BEGIN DATASET RECORDS

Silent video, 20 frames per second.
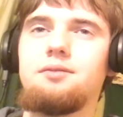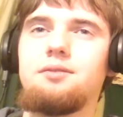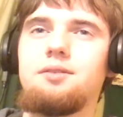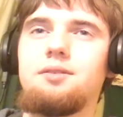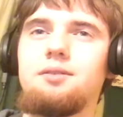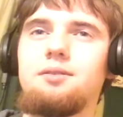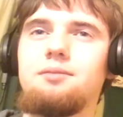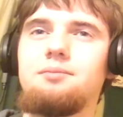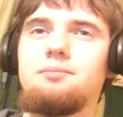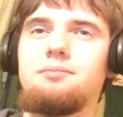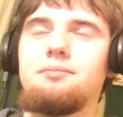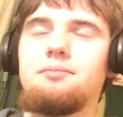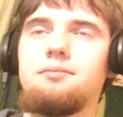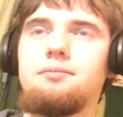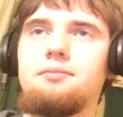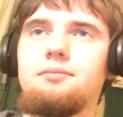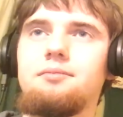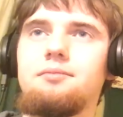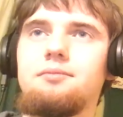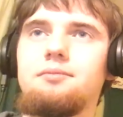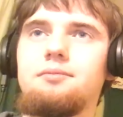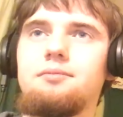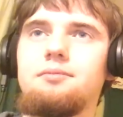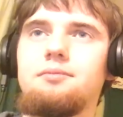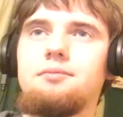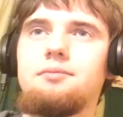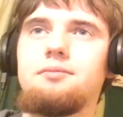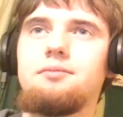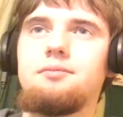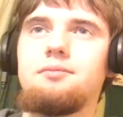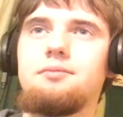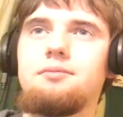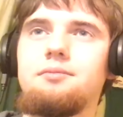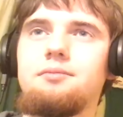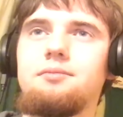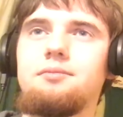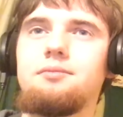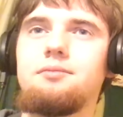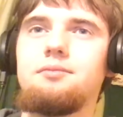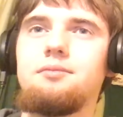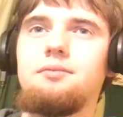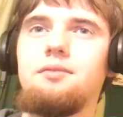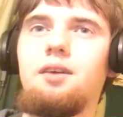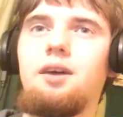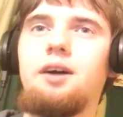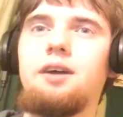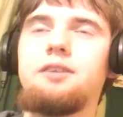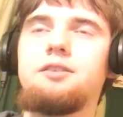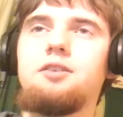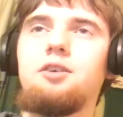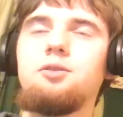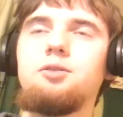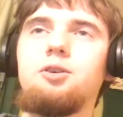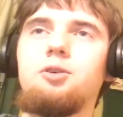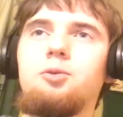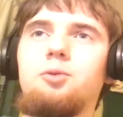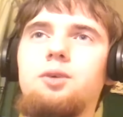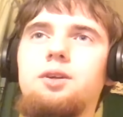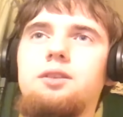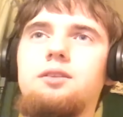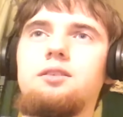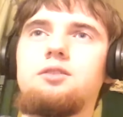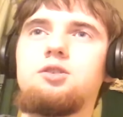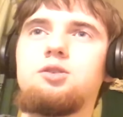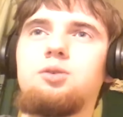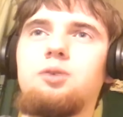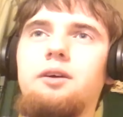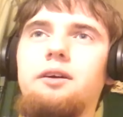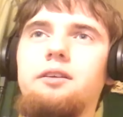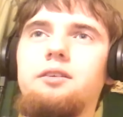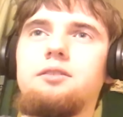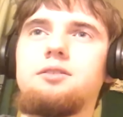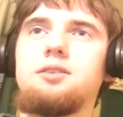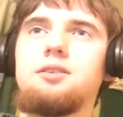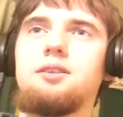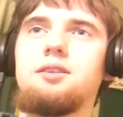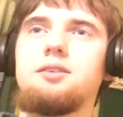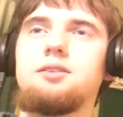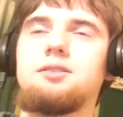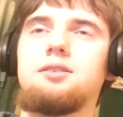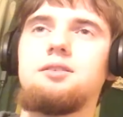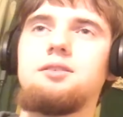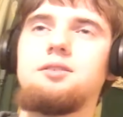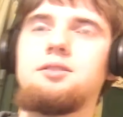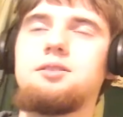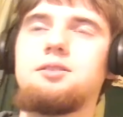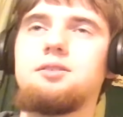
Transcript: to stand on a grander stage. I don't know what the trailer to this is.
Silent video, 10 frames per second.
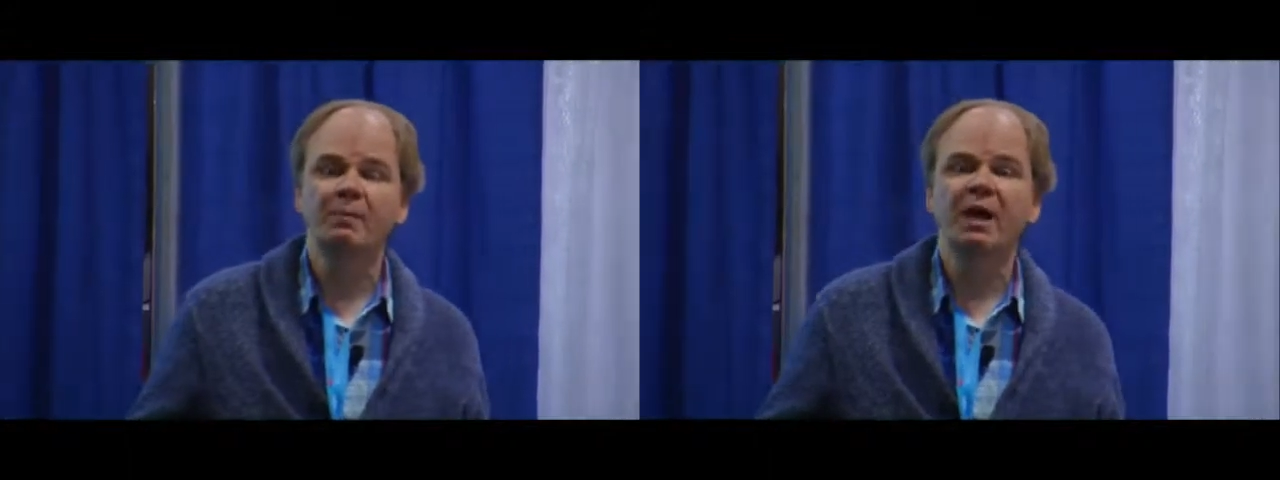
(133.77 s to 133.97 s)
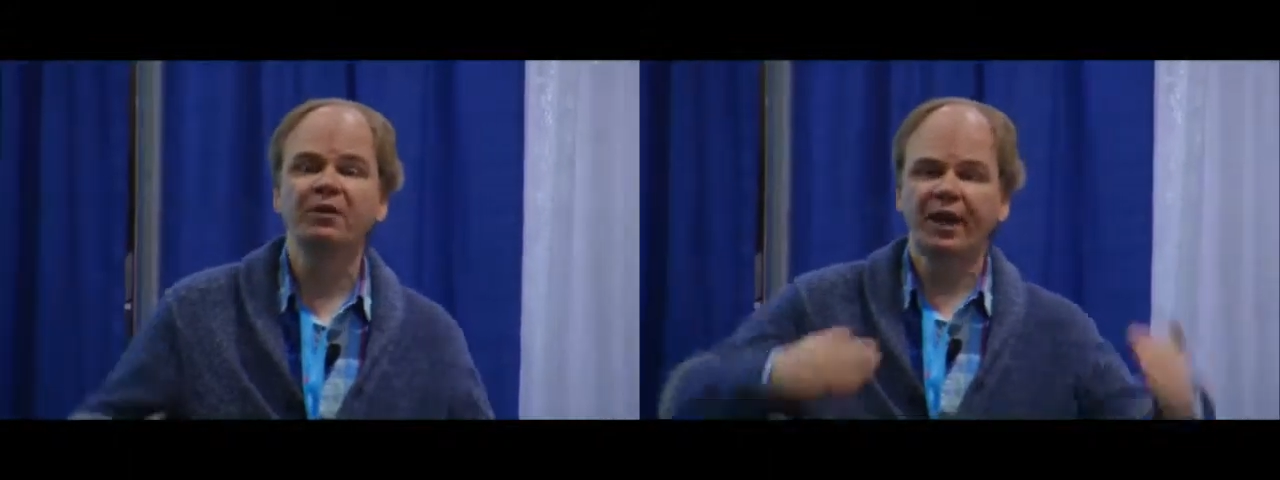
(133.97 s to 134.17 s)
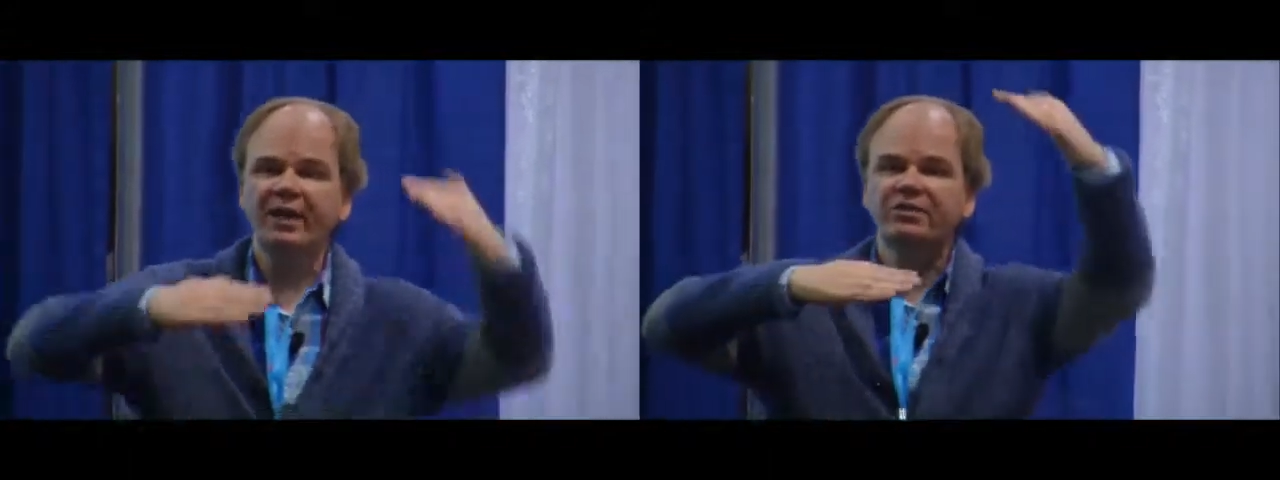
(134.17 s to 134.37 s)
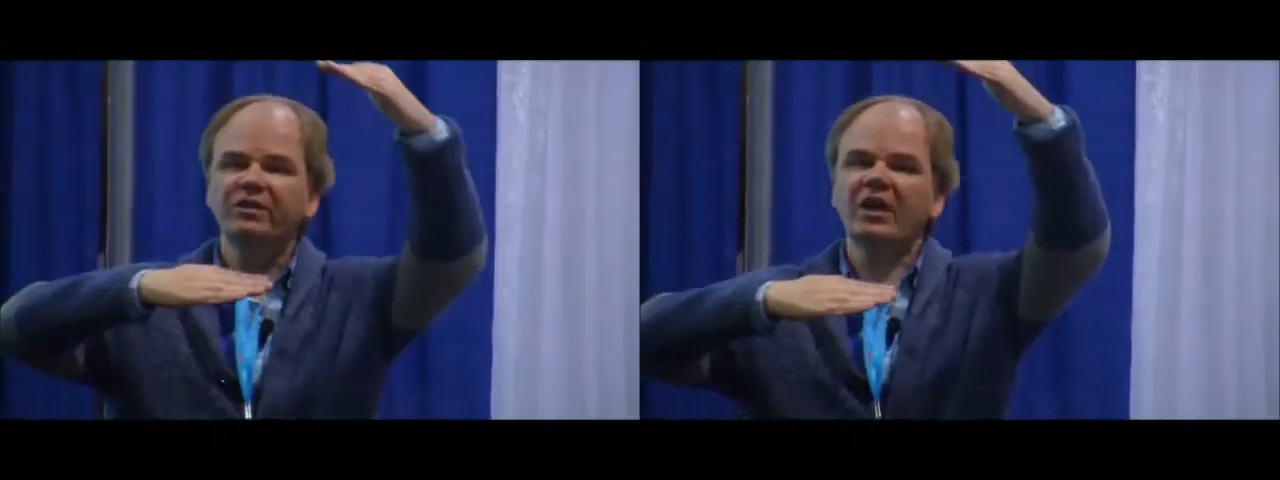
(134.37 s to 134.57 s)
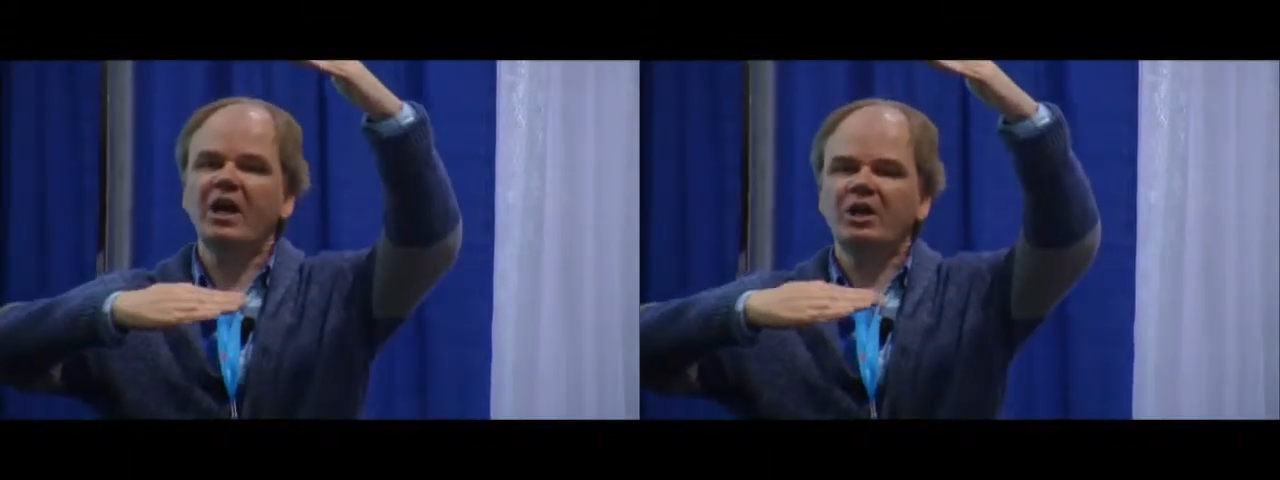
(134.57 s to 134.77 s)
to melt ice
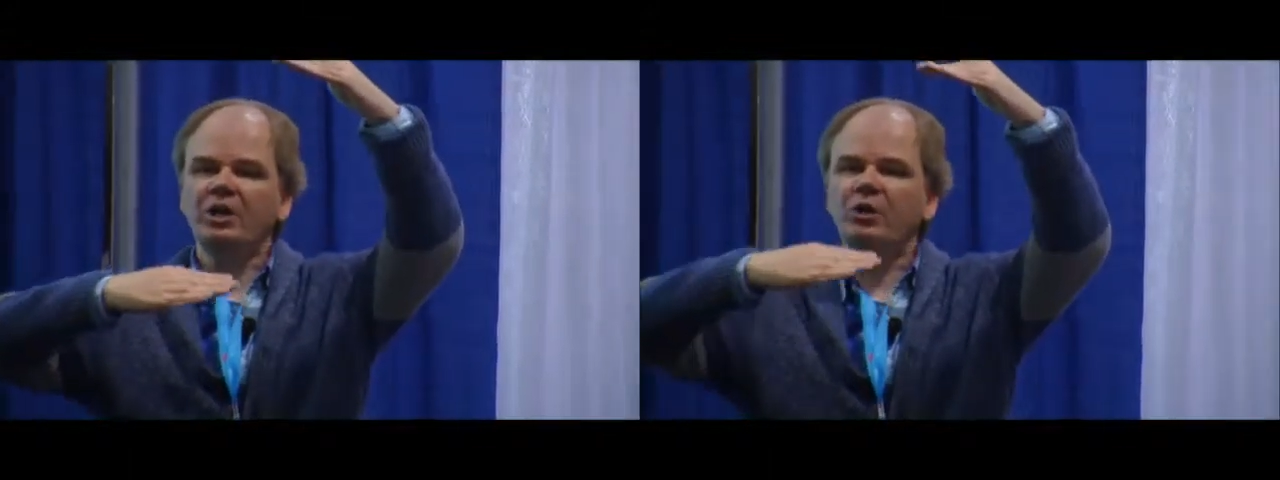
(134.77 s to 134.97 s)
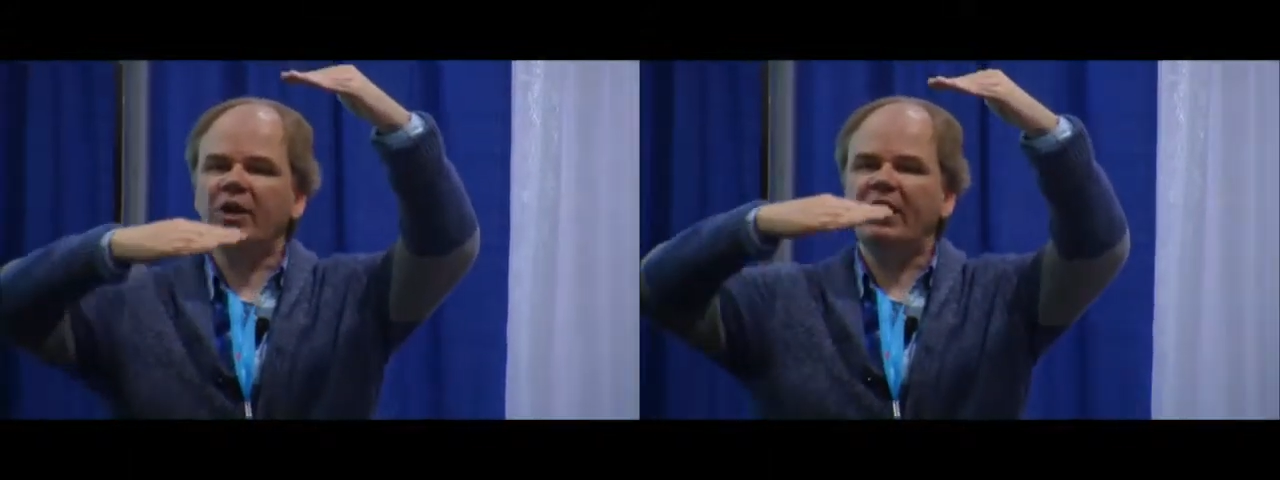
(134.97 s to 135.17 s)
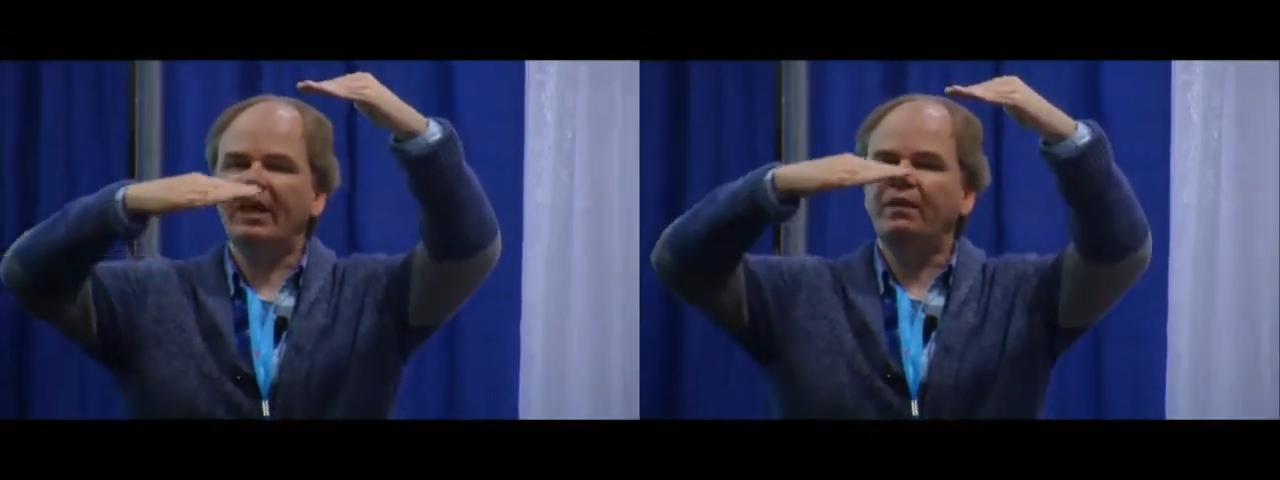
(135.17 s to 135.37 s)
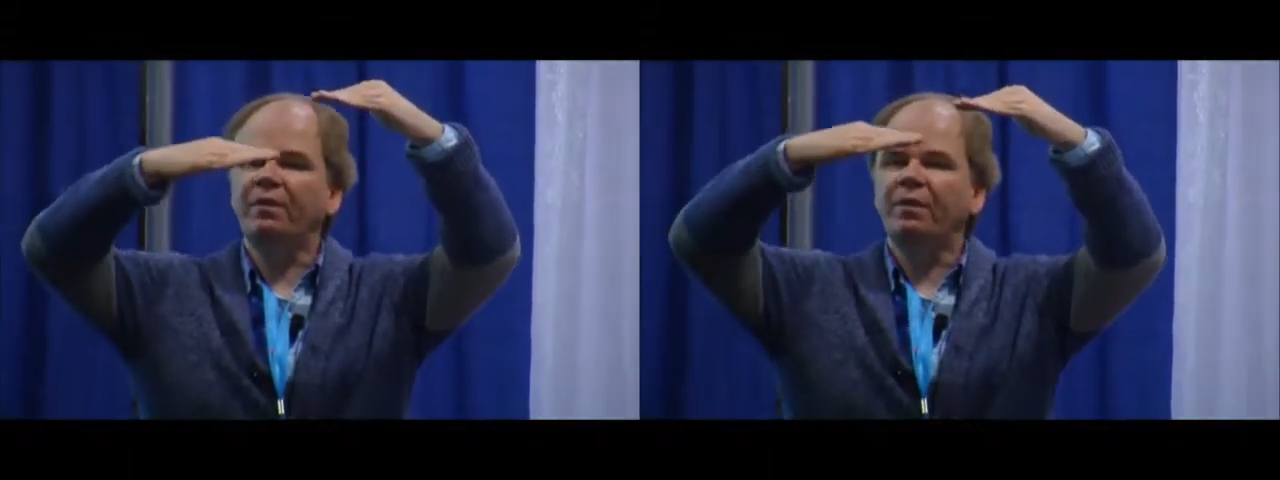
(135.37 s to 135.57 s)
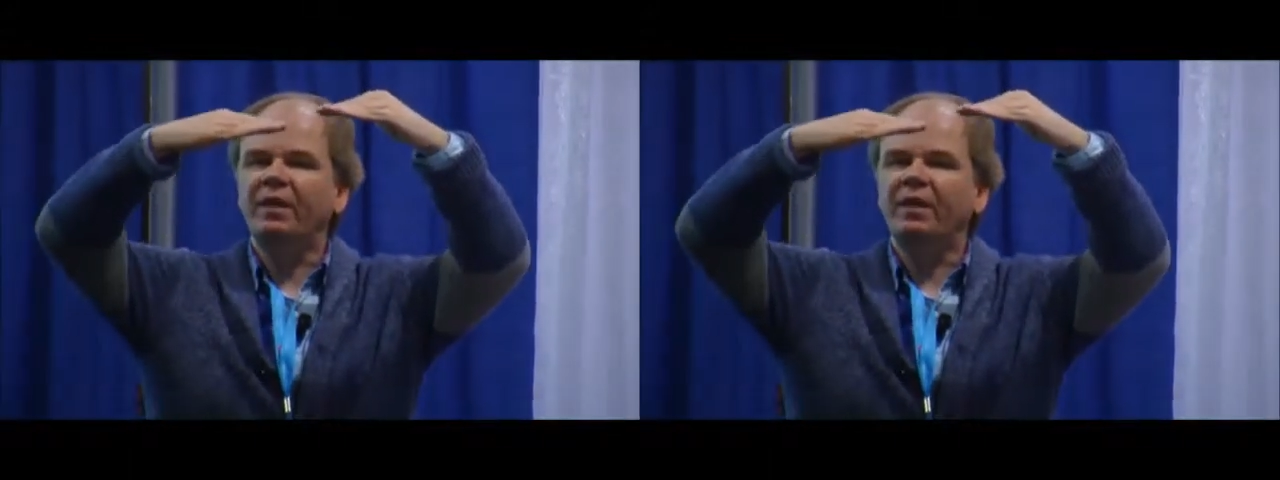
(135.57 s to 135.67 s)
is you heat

END DATASET RECORDS

• WHAT IS BEING ASKED: Pull out all lines in the data above that include "Silent".

• TASK ANSWER:
Silent video, 20 frames per second.
Silent video, 10 frames per second.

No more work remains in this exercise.